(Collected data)
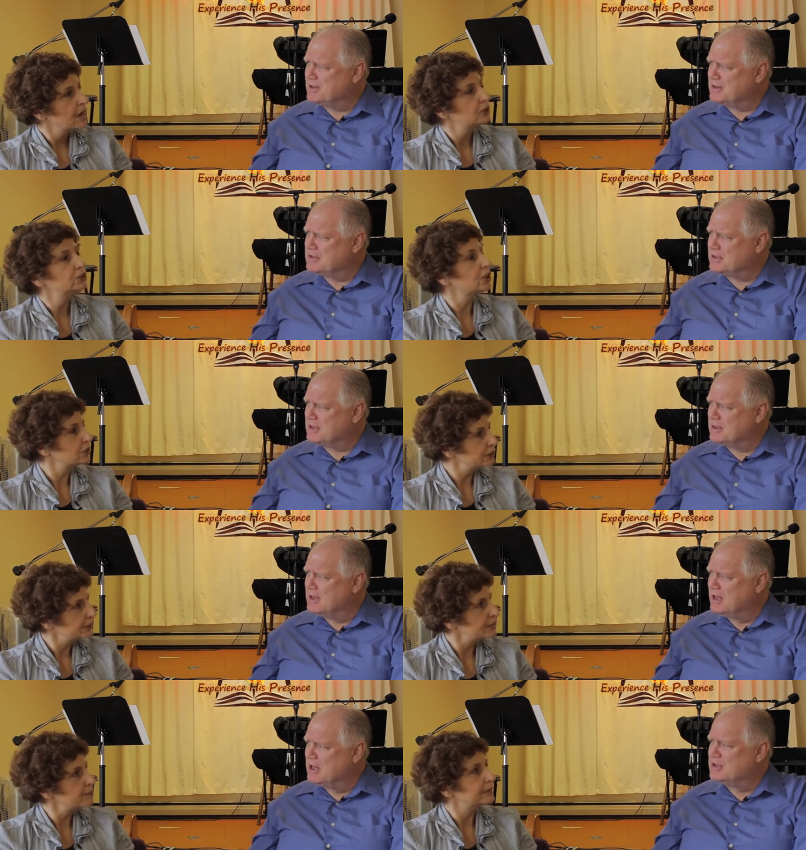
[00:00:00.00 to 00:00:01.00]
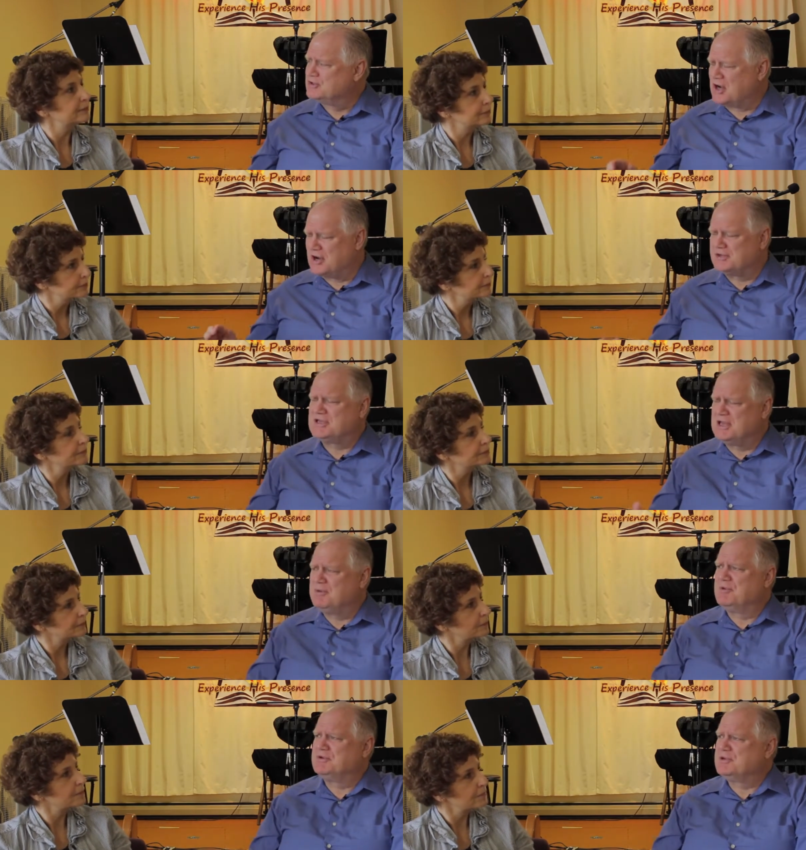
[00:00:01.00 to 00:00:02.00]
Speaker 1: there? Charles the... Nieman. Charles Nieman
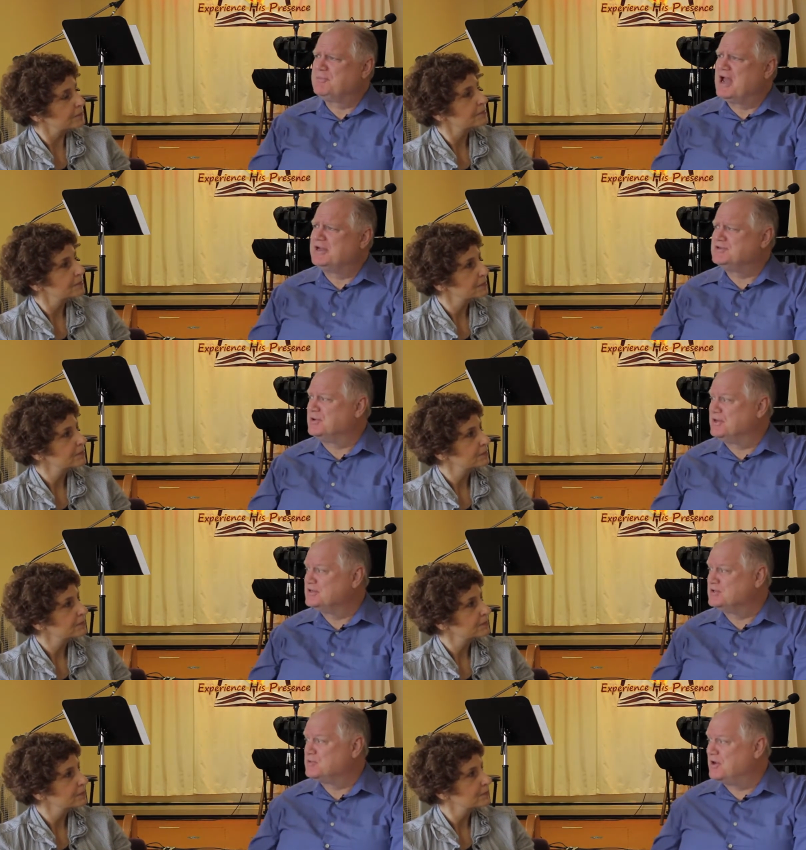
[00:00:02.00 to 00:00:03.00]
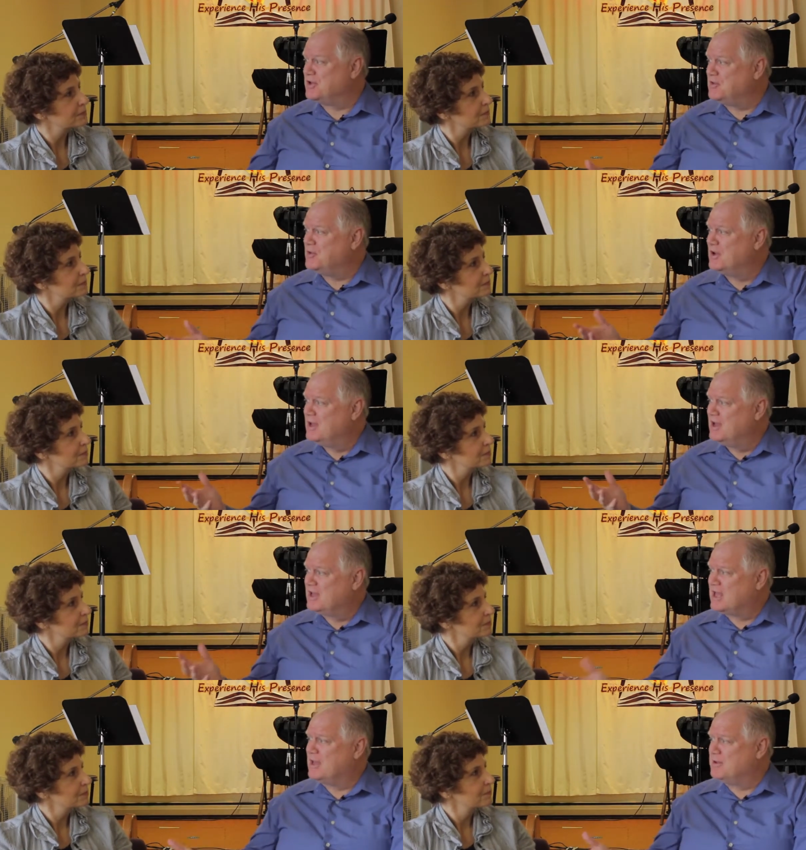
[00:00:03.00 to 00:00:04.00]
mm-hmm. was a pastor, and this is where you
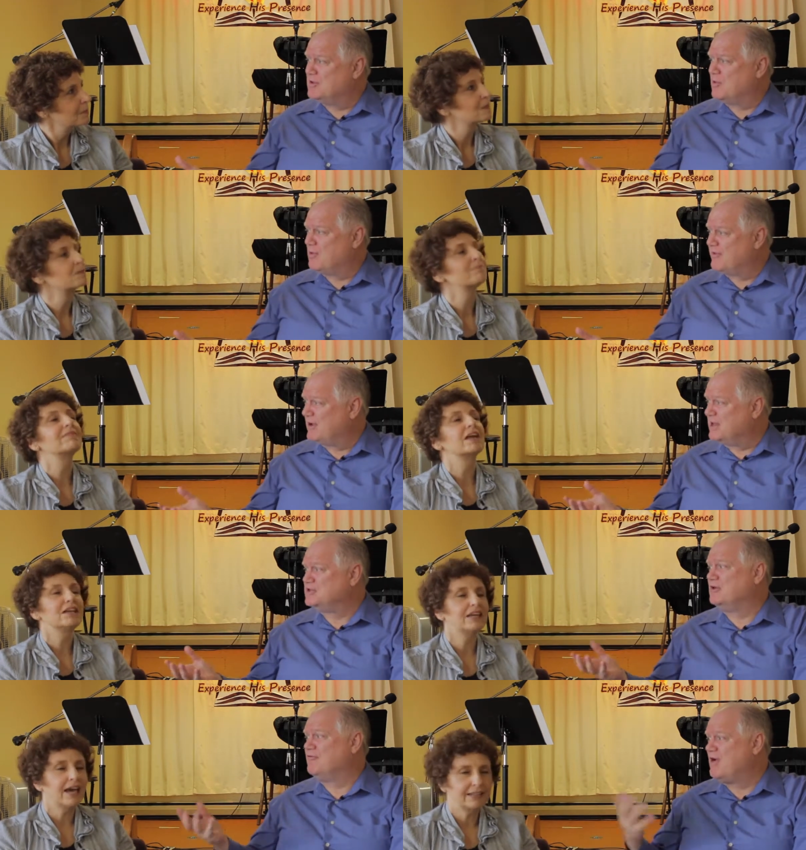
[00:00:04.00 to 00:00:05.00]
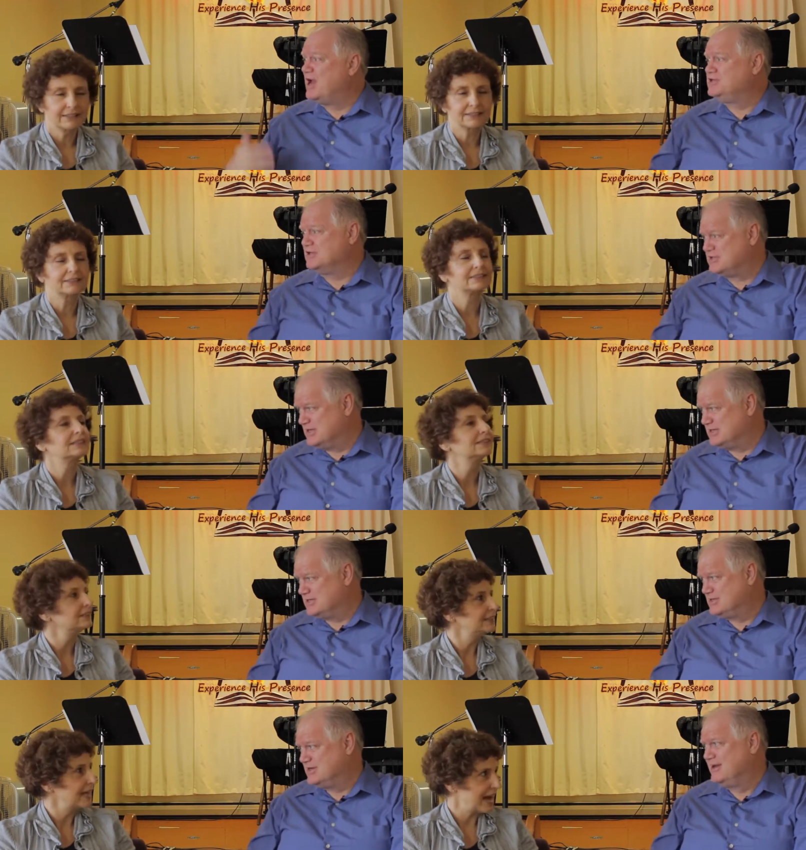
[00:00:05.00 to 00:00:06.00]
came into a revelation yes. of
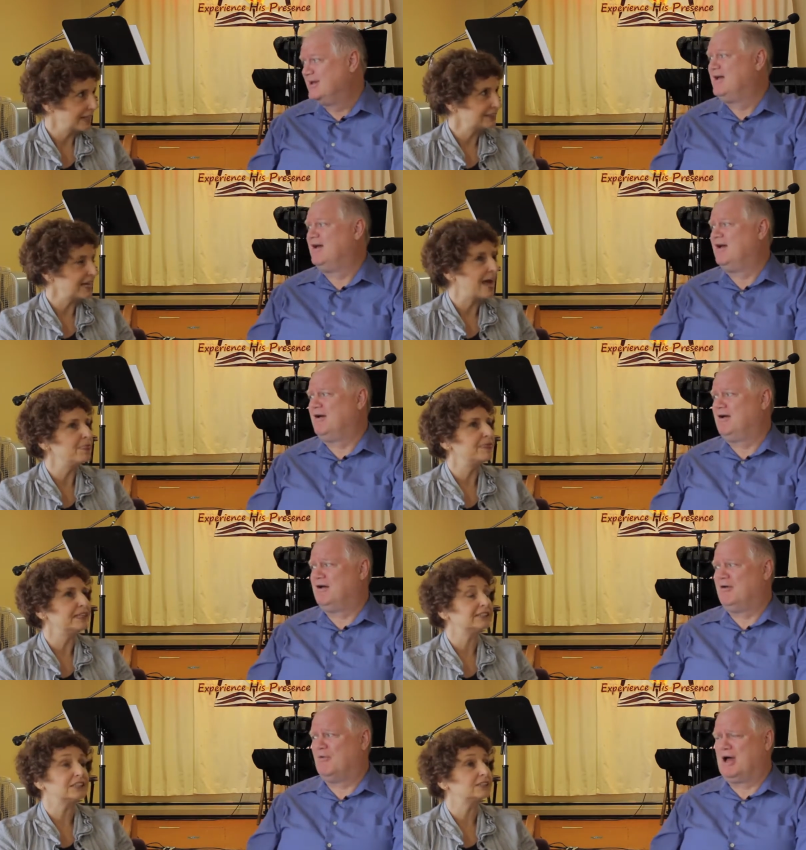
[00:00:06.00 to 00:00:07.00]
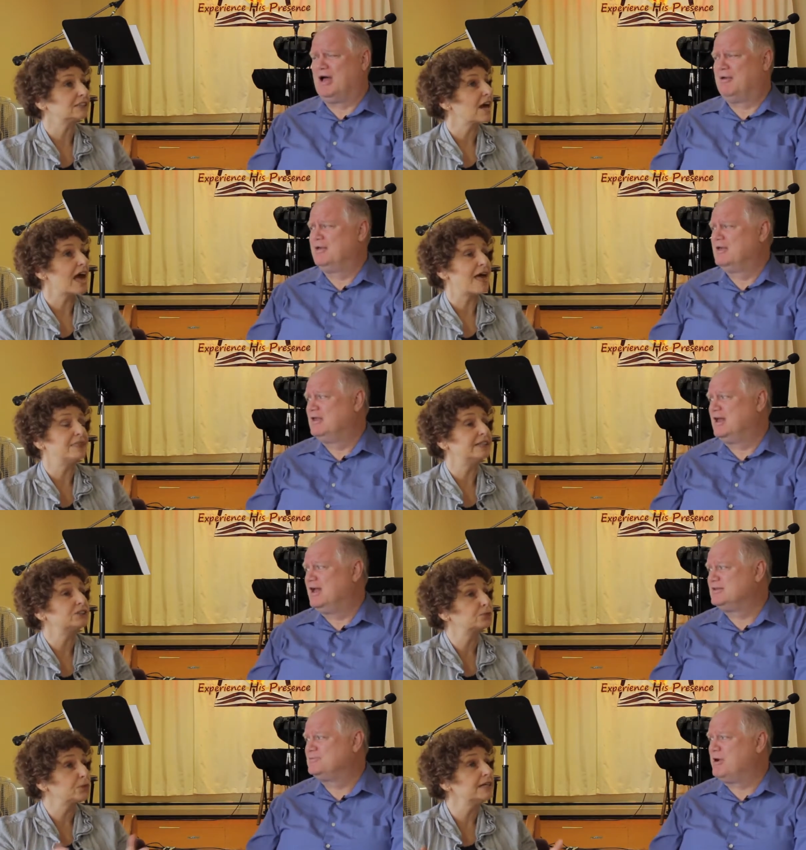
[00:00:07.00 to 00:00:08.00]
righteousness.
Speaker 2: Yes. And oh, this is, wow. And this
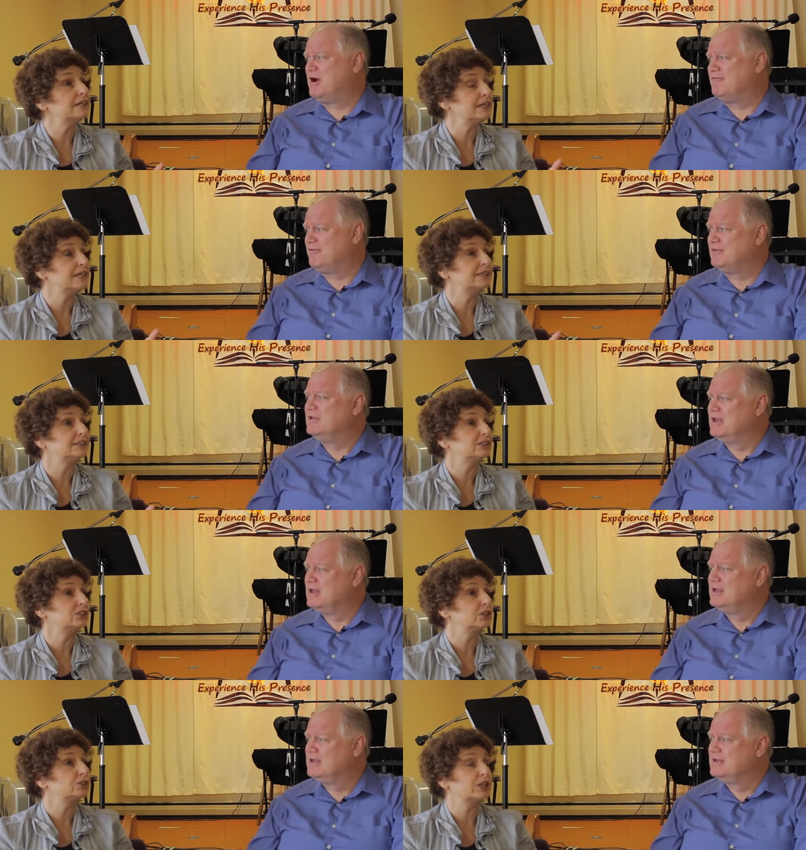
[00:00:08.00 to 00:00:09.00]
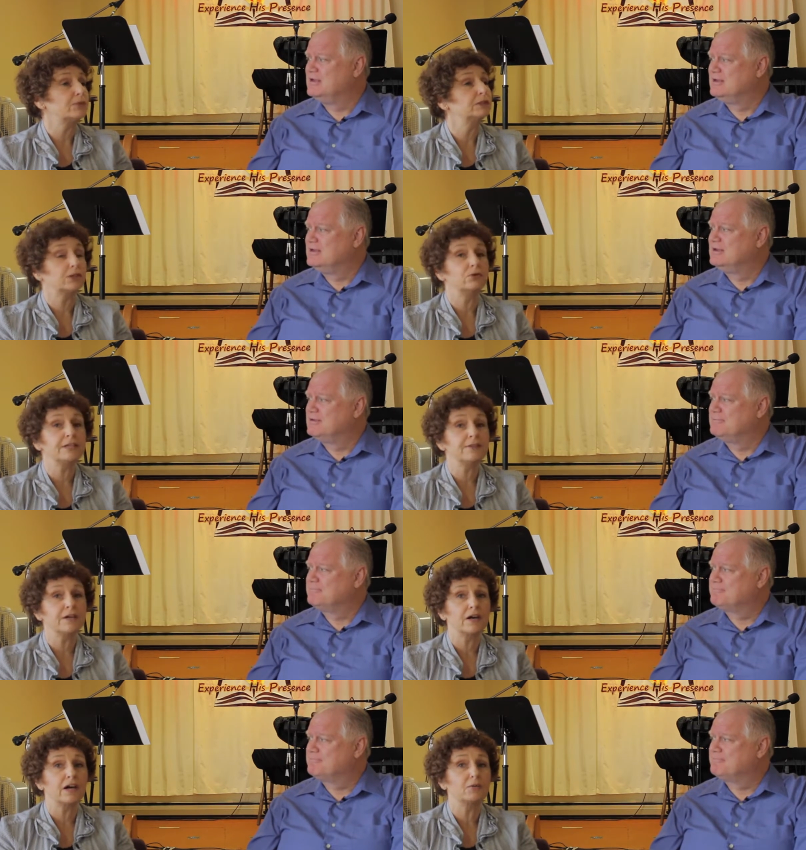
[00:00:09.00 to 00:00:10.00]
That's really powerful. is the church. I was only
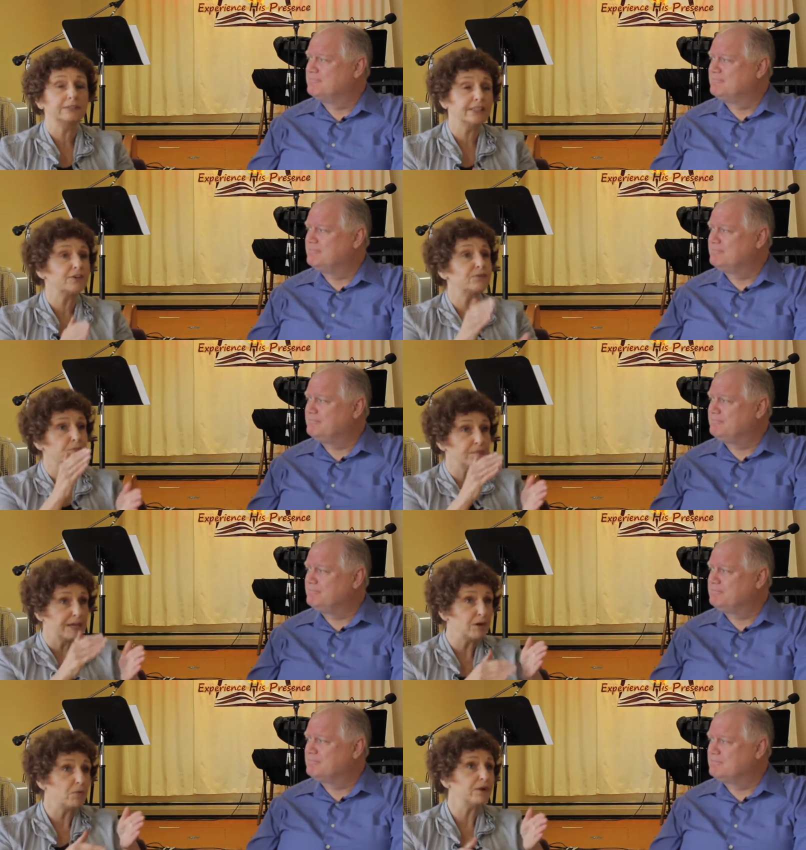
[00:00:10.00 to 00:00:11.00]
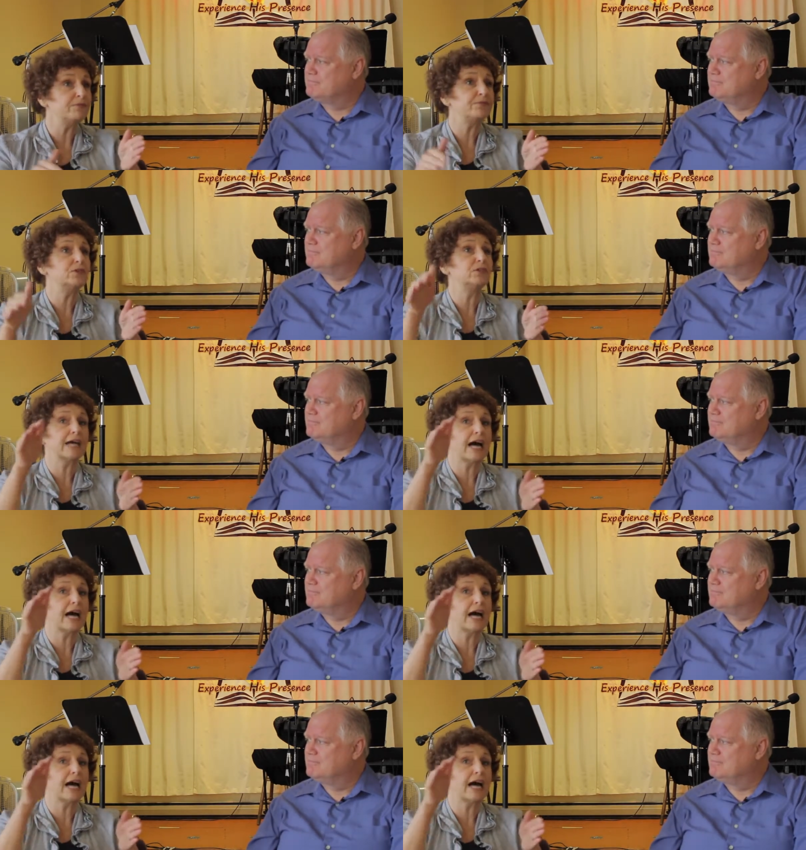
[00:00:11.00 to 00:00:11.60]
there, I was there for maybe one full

---

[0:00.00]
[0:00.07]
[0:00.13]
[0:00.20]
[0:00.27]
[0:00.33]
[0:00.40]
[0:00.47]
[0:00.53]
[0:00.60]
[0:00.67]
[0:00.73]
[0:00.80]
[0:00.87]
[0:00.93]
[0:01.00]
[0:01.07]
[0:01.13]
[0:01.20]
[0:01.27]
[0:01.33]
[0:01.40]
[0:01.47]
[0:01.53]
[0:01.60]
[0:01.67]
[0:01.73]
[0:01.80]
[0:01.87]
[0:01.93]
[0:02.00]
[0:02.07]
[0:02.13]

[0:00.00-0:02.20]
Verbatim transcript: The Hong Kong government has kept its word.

---

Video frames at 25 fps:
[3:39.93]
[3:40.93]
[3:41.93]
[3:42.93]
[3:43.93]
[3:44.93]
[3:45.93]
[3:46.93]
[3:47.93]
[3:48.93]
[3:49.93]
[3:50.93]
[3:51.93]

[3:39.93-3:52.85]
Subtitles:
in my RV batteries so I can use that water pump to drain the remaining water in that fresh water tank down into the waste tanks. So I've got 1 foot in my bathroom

**What you will do:** Using the entries above, repeat exactly the lines from the one with "[00:00:00.00 to 00:00:01.00]" to the one with "[00:00:04.00 to 00:00:05.00]", both included, and leave the pictures behind.

**Solution to this problem:**
[00:00:00.00 to 00:00:01.00]
[00:00:01.00 to 00:00:02.00]
Speaker 1: there? Charles the... Nieman. Charles Nieman
[00:00:02.00 to 00:00:03.00]
[00:00:03.00 to 00:00:04.00]
mm-hmm. was a pastor, and this is where you
[00:00:04.00 to 00:00:05.00]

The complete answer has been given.